En un rincón del alma
Nuestra cultura mafiosa
Por Juan Antonio Ruiz Romero
Durante el puente festivo, un informe de prensa hablaba de las camisetas con la foto de Pablo Escobar que se venden como pan caliente en Cartagena, a los turistas extranjeros, cuya única imagen de Colombia son las drogas, la violencia y el turismo sexual. Es evidente, que comprar esa camiseta tiene para el visitante el encanto de lo prohibido y le proporciona la ocasión de escandalizar a la familia y amigos al regreso a su país.
Sin embargo, ese hecho es sintomático de algo que hoy nos marca más profundo que la bandera tricolor y es lo que el investigador social Luis Jorge Garay define en varios de sus documentos como “la cultura mafiosa” que existe en Colombia, asociada al crecimiento de los carteles del narcotráfico, de grupos armados ilegales de distinta factura, y su presencia legal y con multiples negocios de fachada en actividades varias de la vida cotidiana. Una cultura de lujos, de excesos, de silicona, gasolina y diamantes.
El ensayista Bernardo Pérez Salazar relaciona esa cultura mafiosa con “Dos nuevos mandamientos de convivencia entre nosotros, que evocan la facilidad de cosechar el fruto ajeno: el ‘décimoprimero’ – no dar ‘papaya’ –, y el ‘décimosegundo’ – no dejar pasar la ‘papaya’. Es decir, la opinión de muchas personas sobre los dirigentes políticos y los funcionarios: “Que roben un poquito, pero que se vean las obras…”
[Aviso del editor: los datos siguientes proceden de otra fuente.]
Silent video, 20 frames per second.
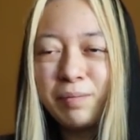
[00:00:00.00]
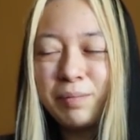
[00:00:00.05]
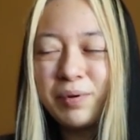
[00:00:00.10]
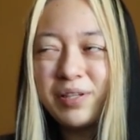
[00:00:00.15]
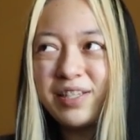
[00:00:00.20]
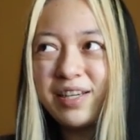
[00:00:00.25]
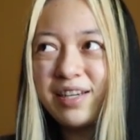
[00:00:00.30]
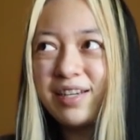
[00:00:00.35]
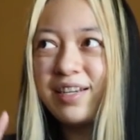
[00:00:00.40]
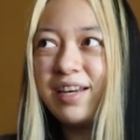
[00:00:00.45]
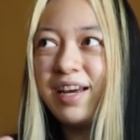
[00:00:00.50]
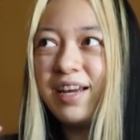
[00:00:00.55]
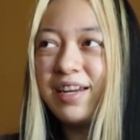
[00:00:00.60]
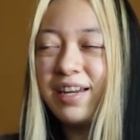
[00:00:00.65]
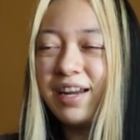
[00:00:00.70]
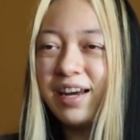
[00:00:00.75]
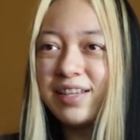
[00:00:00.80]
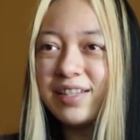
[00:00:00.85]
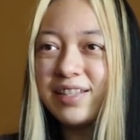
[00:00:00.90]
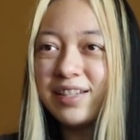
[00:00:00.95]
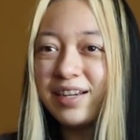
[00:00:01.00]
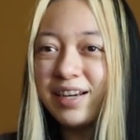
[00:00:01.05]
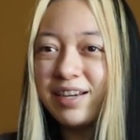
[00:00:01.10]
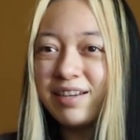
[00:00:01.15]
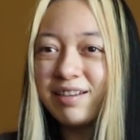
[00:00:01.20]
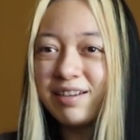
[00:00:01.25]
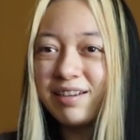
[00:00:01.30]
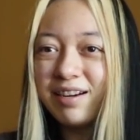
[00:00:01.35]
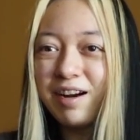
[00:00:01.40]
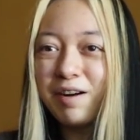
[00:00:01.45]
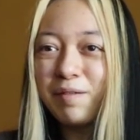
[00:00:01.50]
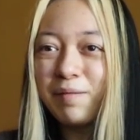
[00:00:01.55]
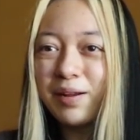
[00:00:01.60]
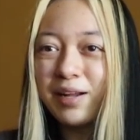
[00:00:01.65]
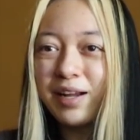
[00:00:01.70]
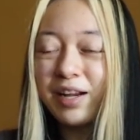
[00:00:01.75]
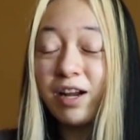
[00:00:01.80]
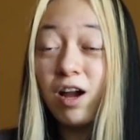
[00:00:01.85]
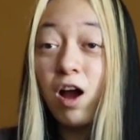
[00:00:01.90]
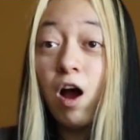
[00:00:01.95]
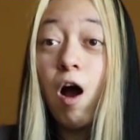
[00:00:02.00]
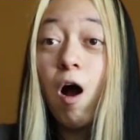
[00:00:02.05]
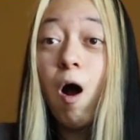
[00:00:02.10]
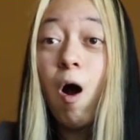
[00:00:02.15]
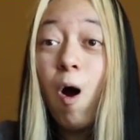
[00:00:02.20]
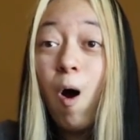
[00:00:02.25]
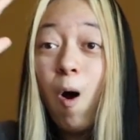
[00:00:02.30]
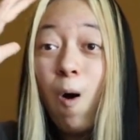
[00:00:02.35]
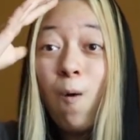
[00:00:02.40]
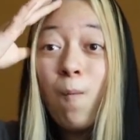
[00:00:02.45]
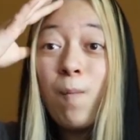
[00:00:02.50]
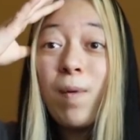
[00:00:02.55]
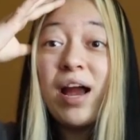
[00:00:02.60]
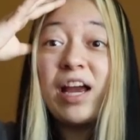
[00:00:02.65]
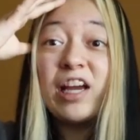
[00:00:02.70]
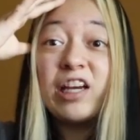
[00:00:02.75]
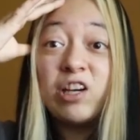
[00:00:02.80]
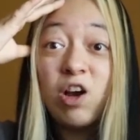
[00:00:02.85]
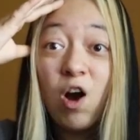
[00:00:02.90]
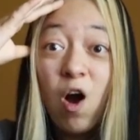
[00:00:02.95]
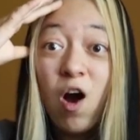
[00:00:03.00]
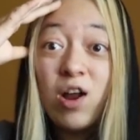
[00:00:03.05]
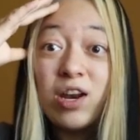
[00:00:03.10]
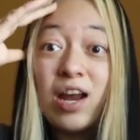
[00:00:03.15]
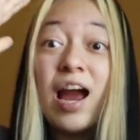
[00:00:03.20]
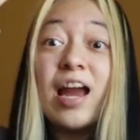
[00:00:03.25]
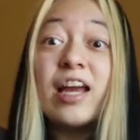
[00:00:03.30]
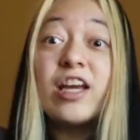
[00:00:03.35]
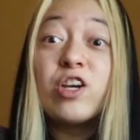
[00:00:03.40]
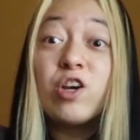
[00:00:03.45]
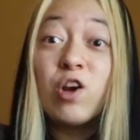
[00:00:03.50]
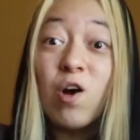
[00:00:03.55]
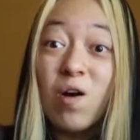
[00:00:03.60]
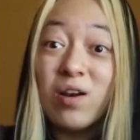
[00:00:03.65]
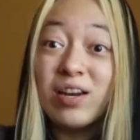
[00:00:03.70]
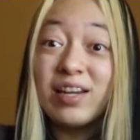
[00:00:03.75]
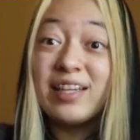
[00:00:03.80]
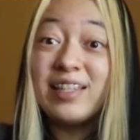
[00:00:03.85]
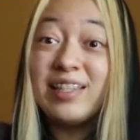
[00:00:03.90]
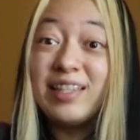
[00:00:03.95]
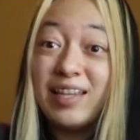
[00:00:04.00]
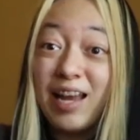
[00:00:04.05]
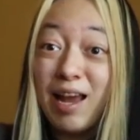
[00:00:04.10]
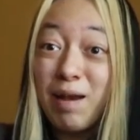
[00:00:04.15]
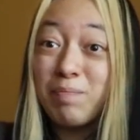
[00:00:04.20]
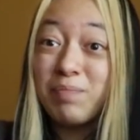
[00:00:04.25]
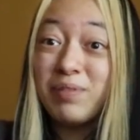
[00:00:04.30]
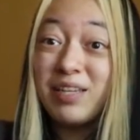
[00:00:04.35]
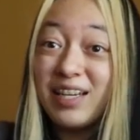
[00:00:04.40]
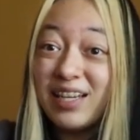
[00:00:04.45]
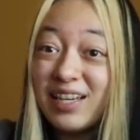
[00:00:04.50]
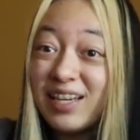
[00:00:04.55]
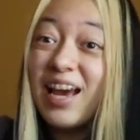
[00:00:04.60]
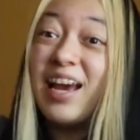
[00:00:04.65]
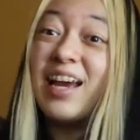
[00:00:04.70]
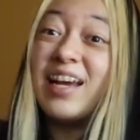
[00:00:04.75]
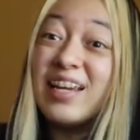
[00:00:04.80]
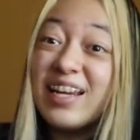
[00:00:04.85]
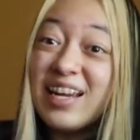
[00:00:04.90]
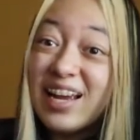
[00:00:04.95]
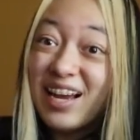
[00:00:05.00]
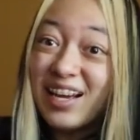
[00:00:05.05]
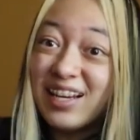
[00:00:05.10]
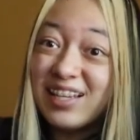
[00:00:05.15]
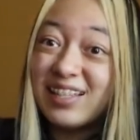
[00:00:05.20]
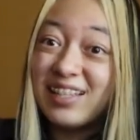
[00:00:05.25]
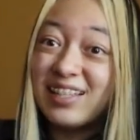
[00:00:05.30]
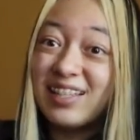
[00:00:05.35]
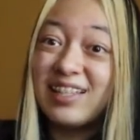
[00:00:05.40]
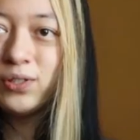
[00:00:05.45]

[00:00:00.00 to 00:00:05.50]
But then 10 days later, I'll be like, "Oh my god, I got accepted! Yes!"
A pesar de los esfuerzos por consolidar aquel escurridizo concepto de “cultura ciudadana” aquel aforismo de que ‘En este país hay que ser rico o peligroso’, parece ponerse en evidencia en cada esquina. Dramática es la anécdota del niño que, en la guardería, le advirtió a su compañerito que: “Si me sigue molestando, va a amanecer flotando en el río Cauca”. O, sin ir más lejos, en los locales y pasajes comerciales, en donde piensan que quién más bulla haga con el equipo de sonido, es el más fuerte y si además, se burla de la secretaría de Gobierno y del personal de control, es todo un bacán, digno de admiración.
En el léxico cotidiano y no solo en los sectores populares sino también en entidades públicas y en las mismas universidades, es normal escuchar hablar del “duro”, del “propio”, del “socio” , del “patrón”, de la necesidad de hacer un “cruce” o de “arreglar un torcido”.
Pero es que además de las camisetas de Escobar, en las calles de las principales ciudades del país se ofrecen “las réplicas” de los libros “El Hijo del Ajedrecista”, “Rasguño” y las memorias de amor y dolor de Virginia Vallejo con Pablo Escobar. Pura cultura traqueta.
Una cultura en dónde todo es transitorio y desechable y en dónde su mejor expresión se mide, según Garay, a través del derroche y disfrute inmediato. En ese sentido, coincide con el cineasta Víctor Gaviria en su mirada sobre la generación que denominó del No Futuro: Si no hay nada más adelante, vivo hoy intensa, brutal, desaforadamente, ya que mañana quizás ya no esté…
Así como los italianos han logrado con el turismo, el fútbol, los vinos, la gastronomía y su historia generar miradas a su país más allá de la Cosa Nostra y la camorra, es tiempo de pensar hasta cuándo queremos convivir en Colombia con la cultura mafiosa o… ¿será que formamos parte de la misma y hasta ahora nos damos cuenta?